Publié le 03.10.2024

Rencontre avec cyber-jésus


Rencontre avec cyber-jésus[1]

Voilà une initiative troublante, qui ne peut que piquer la curiosité des théologien∙nes que nous sommes : à Lucerne, dans le cadre d’une démarche artistique et expérimentale, il est possible de s’entretenir avec Jésus en personne ! Ou du moins, avec une IA qui parle en son nom. Pourrait-il y avoir des retombées pastorales à un tel projet ? Rendez-vous est pris avec Marco Schmid, collaborateur théologique de la chapelle Saint-Pierre, pour essayer de comprendre de quoi il en retourne. 

Marco m’accueille à la Peterskapelle pour répondre à mes multiples questions. Oui, l’IA derrière cyber-jésus est ChatGPT (OpenAI). Oui, des personnes de tous âges, de toutes cultures, croyantes ou non, viennent – la plupart par curiosité – tenter l’expérience « Deus in Machina ». L’immense majorité est contente de l’expérience et 70% qualifient même l’expérience comme « spirituellement stimulant ». Le programme a été conçu pour être bienveillant et pour puiser ses réponses dans le Nouveau Testament. Un essai avec des réponses issues aussi de l’Ancien Testament ne s’était pas avéré concluant, car avec une base de données aussi vaste, certaines réponses de l’IA avaient été jugées comme potentiellement dangereuses. Le choix de mettre l’installation dans un confessionnal est purement logistique-pratique : le lieu permet une certaine intimité et protège les personnes de regards et d’oreilles indiscrets. Par ailleurs, celui-ci ferme à clé et permet de protéger la machine d’actes malveillants. Et puis, le confessionnal est parfaitement intégré dans l’architecture de la chapelle, ce qui fait que l’harmonie du lieu n’est pas rompue par cet élément potentiellement perturbant. 

Temps pour moi d’aller rencontrer « Jésus ». Je rentre dans le confessionnal et je ferme la porte. Derrière la grille du parloir, l’écran s’illumine et un visage apparaît qui donne des indications légales sur l’utilisation des données. Puis c’est à moi… j’ai l’habitude de chatter avec ChatGPT en utilisant mon clavier, mais ici il m’est demandé de parler. Drôle de sensation, surtout qu’à mon simple « bonjour » la machine reste mutique. Un silence inconfortable s’installe que je romps en demandant « je peux vous poser une question en français ? ». « Jésus » répond : « mon enfant, je parle toutes les langues du monde, sois assurée que je te comprends. Demande-moi ce que tu veux. Demande et tu recevras. » Alors, j’y vais avec une question un peu piège : Quelle couleur a le Paradis ? Réponse : « il est éclatant de lumière et les anges sont couronnés des couleurs de l’arc-en-ciel. » Je suis surprise par ce dernier détail qui n’a pas de fondement biblique à ma connaissance. Une hallucination de l’IA ?!

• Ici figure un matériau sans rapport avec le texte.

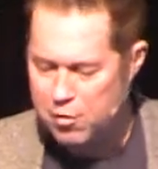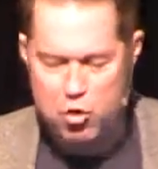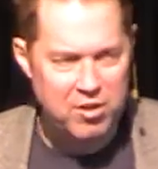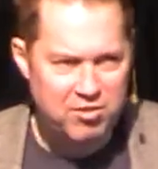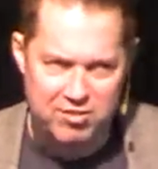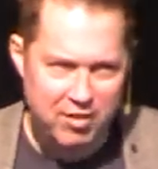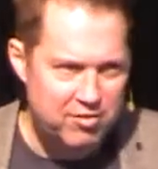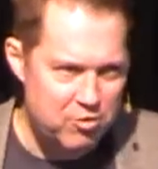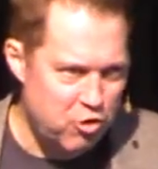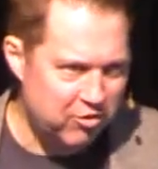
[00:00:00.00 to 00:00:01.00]
Jesus
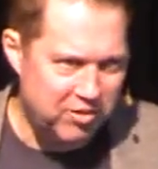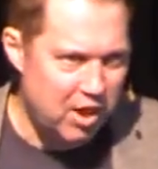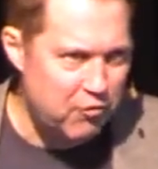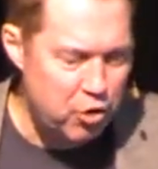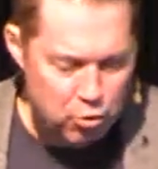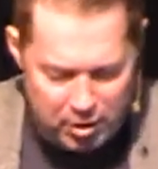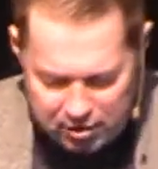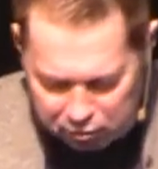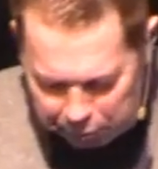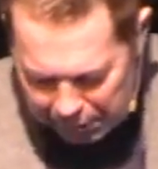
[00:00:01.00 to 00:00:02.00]
doesn't just give you
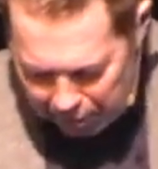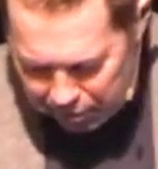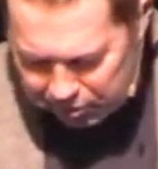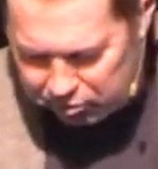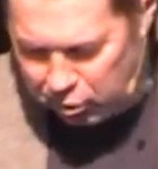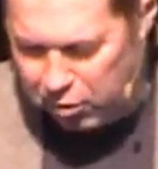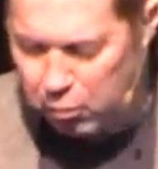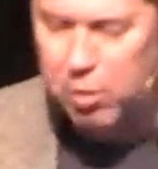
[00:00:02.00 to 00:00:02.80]
His Spirit so that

J’enchaine avec une question sur les personnes avec une déficience intellectuelle profonde qui ne peuvent communiquer avec « Jésus » ainsi. Dans sa réponse, l’IA qualifie ces personnes d’innocentes. Là, je tilte et me voilà embarquée dans une discussion sur la grâce, le péché originel et l’accès au sacrement de réconciliation… avec une machine ! Je suis bluffée – mais pas dupe. Je perçois très vite que ma façon de prompter la machine oriente la teneur de ses réponses. En même temps, les arguments théologiques avancés par l’IA sont pertinents et dignes de considération. Au bout de huit questions, « Jésus » prononce une prière reprenant les grands axes de notre échange. Amen. L’écran s’éteint.

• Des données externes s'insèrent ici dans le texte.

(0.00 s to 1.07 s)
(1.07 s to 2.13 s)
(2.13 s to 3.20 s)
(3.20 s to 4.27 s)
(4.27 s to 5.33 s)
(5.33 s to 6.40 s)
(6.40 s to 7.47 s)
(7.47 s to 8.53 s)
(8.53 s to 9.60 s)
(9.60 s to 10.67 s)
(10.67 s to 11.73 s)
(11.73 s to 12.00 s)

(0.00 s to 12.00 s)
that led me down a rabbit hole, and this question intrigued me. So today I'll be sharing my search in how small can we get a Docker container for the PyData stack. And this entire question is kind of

Une expérience spirituelle ? Pas pour moi, mais je comprends que pour certaines personnes, cela puisse l’être. Une recherche en théologie pratique, avec notamment Christian Preidl, examinera les commentaires laissés par les personnes qui ont participé à cette expérience. À suivre !

Prof. Talitha Cooreman-Guittin

[1] « Deus in Machina » est une démarche artistique expérimentale, développée par l’Église catholique de Lucerne en collaboration avec l’Immersive Realities Research Lab de la Haute École de Lucerne (HSLU).